Set the geography aside and just go with the story. The tale of a teenage girl fighting to provide for her family should be an easy one to get behind. However, Koral isn’t always the most likable character. A character doesn’t have to be likable to be interesting, but she wouldn’t listen to anyone. And her arrogance makes her hard to relate to at times. It also complicates relationships with others who have their own agendas. I do wish some of those agendas had been fleshed out more. Her brother felt like he showed up just to provide desired dialogue and give her some grief, but I never really understood his perspective or motives for his actions or inactions. Crane is a bit of a mess as well, floundering from one objective to another. Initially she helps Koral enter the race, but later withdraws support and tells her to pull out. Everyone seems to be keeping secrets but they don’t fully flesh out in a way that gives them a compelling arc.
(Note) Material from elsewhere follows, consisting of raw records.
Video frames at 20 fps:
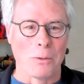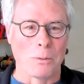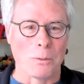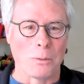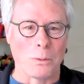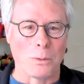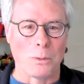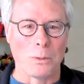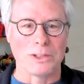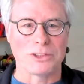
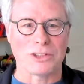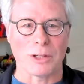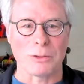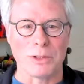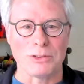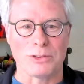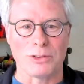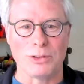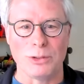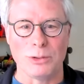which I
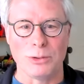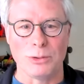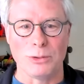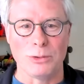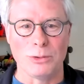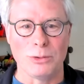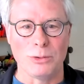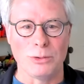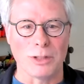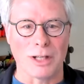went
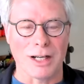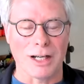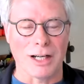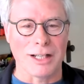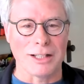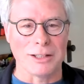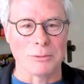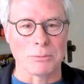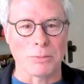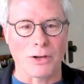to uh,
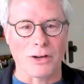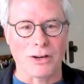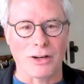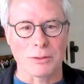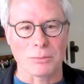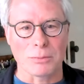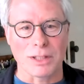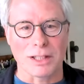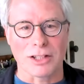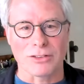in
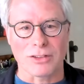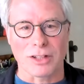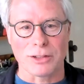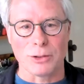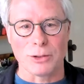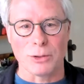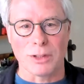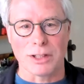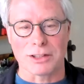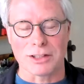part because I
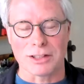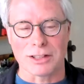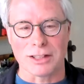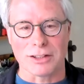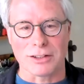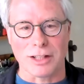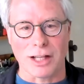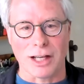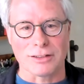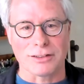knew I could get
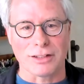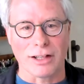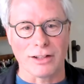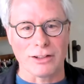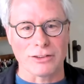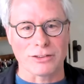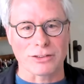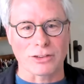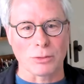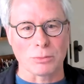a lot of
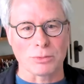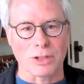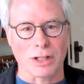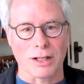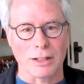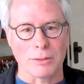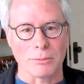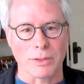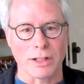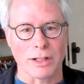telescope
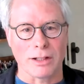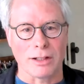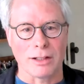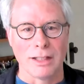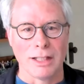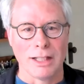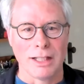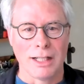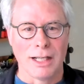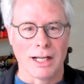time there
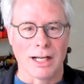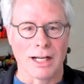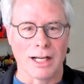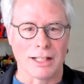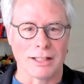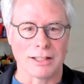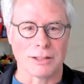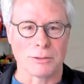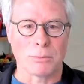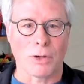uh,
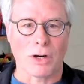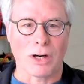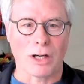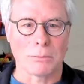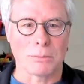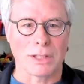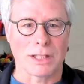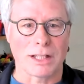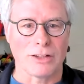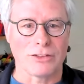and in
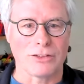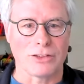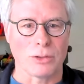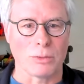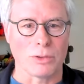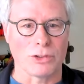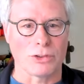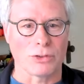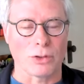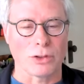part because it
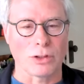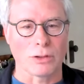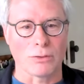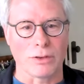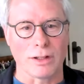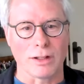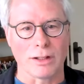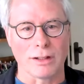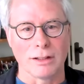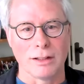was sort of
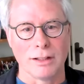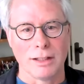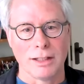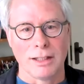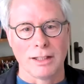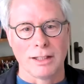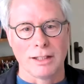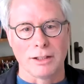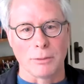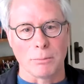the
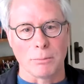the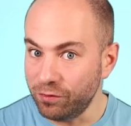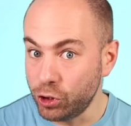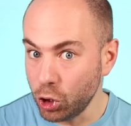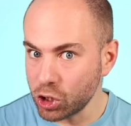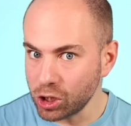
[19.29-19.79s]
have
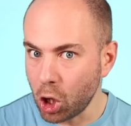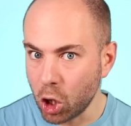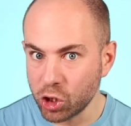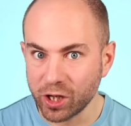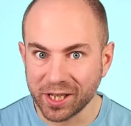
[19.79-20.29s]
just
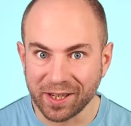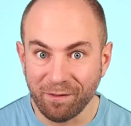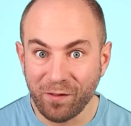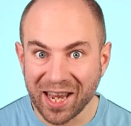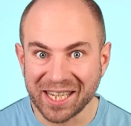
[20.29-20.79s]
launched a
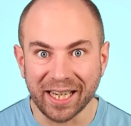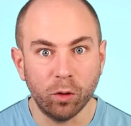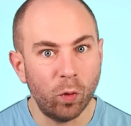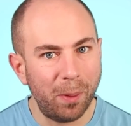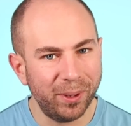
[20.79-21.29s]
synthetic
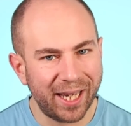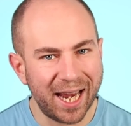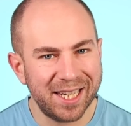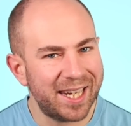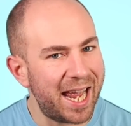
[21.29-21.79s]

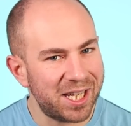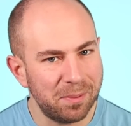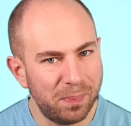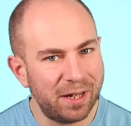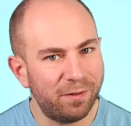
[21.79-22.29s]
replicated
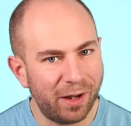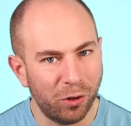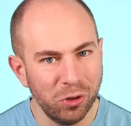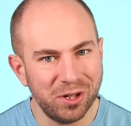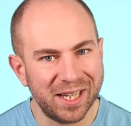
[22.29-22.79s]
S&P
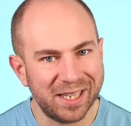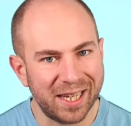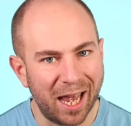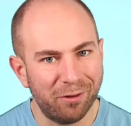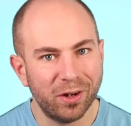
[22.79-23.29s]
500
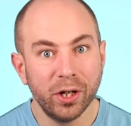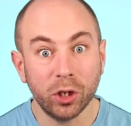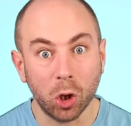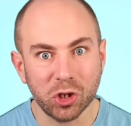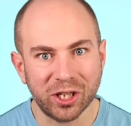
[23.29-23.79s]
ETF
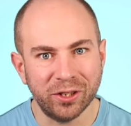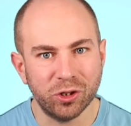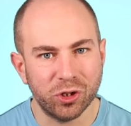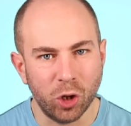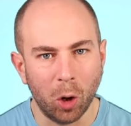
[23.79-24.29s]
costing just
On that note, it also seemed that the Akayans had some agenda against the Landmaster, but that never really paid off, leaving me wondering about snippets overheard throughout. 

One of the big challenges with the book is that Koral’s 16, but we’re supposed to believe she had this intense relationship four years earlier with a Lander who she’s now competing against in the Glory Race. It’s hard to believe two 12 year olds were that hot and heavy, even using very special pet names for each other. 

This is a society that has no justice or order. The only people who get punished are poor people, while rich people that outright murder others walk away without consequences. There’s no due process, and it’s hard to believe anyone who’d grown up oppressed could truly believe in justice.

I wish we’d gotten more from the monsters and a real sense of how they impacted the Renters’ lives day to day. That’s part of the worldbuilding I felt could have been stronger.

I also took issue with the use of offensive language in this book. Crane utters an ableist slur early on, and it was completely unnecessary. It didn’t seem to be true to her character or relevant to the situation. She was mad at someone, but there were plenty of other words that could have been chosen. If it had been a consistent characterization for Crane throughout, I would have viewed it as a facet of her character, however unlikable. Since it was only used once and none of her other conduct or words suggest she judges people that way, it was a poor, unnecessary choice that almost prompted me to put the book down then.

By the time I got to the end, I wished I had.

Before I expand on that behind a spoiler tag, I want to note that this was a book that had a lot of potential. It was set up to be an exciting, action-packed story with monsters. The unnecessary inclusion of an ableist slur knocked it down half a star immediately. The ending, for me, brought it down further. I’m giving it 3 stars, and cautiously recommend it to readers who love anything with monsters and action. Lots of potential here, curious to see what the author delivers next.

This is a spoiler that gives away information about the ending:

Ultimately this isn’t a story about a girl overthrowing an unjust system where the poor are oppressed and the rich get richer. It’s a story about a girl who’s pride destroys her. The only character arc involves Koral realizing she was screwed from the start and could never win, even if she won. She destroys her family and there’s nothing in the ending that I found positive. I don’t need a happy ending. Some books work best with ambiguity, and that can be compelling. In this case, the ending took a book that was bordering on 4 stars and dropped my rating down because I didn’t feel it fit the tone of the book or provided satisfactory resolution to the story as presented. You may disagree, and that’s fine, but readers who want a satisfying ending may be very disappointed here.